One group that wholeheartedly believes in the biological reality of race are the aforementioned debaters of the Finnish question. A recent trend among this group is to have themselves genetically tested to show how white they are. They have been mostly using 23andMe. The company is less than thrilled with this association, and it stresses that the Swastika-tatted slackjaws are misreading the data they are sent.
The company’s testing assigns a percentage of regional origin based on the subject’s genome, such as sub-Saharan African, South American, or European. But those ancestral roots don’t correspond directly to race. In fact, 23andMe says it does not report any race-related information. If a racist gets his report back and he is 99.7 percent European, he assumes this to mean 99.7 percent white.

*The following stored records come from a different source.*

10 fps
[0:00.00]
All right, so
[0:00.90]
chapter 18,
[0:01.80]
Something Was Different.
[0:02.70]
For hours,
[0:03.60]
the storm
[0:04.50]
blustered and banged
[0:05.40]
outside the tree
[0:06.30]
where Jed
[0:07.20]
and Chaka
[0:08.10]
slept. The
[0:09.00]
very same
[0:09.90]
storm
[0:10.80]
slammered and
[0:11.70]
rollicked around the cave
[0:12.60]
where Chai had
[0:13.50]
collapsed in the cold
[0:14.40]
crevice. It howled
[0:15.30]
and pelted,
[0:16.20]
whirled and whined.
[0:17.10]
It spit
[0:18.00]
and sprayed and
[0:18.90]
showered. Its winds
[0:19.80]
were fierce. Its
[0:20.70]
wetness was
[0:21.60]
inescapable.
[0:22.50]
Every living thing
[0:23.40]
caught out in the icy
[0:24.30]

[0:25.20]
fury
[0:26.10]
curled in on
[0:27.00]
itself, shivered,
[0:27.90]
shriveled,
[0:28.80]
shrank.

Meanwhile, those that get, say, only 80 percent white, are handling this in one of two ways. Some explain away their insufficient Caucasian majesty by saying savage dark-skinned beasts had raped their pure white ancestors. Inverting the color of the rapist and victim is never considered, even though a white master raping his black slave is a more likely scenario to explain this unexpectedly diverse lineage.
Meanwhile, other commenters claim 23andMe is falsifying data. They are doing so in an attempt to convince persons of their mixed lineage, hoping to get them to question their racist beliefs. If so, that strategy is failing. None of the racists have responded, “Oh, I guess I was wrong about all this. Let’s celebrate my new enlightenment at the Hispanic Heritage Festival.”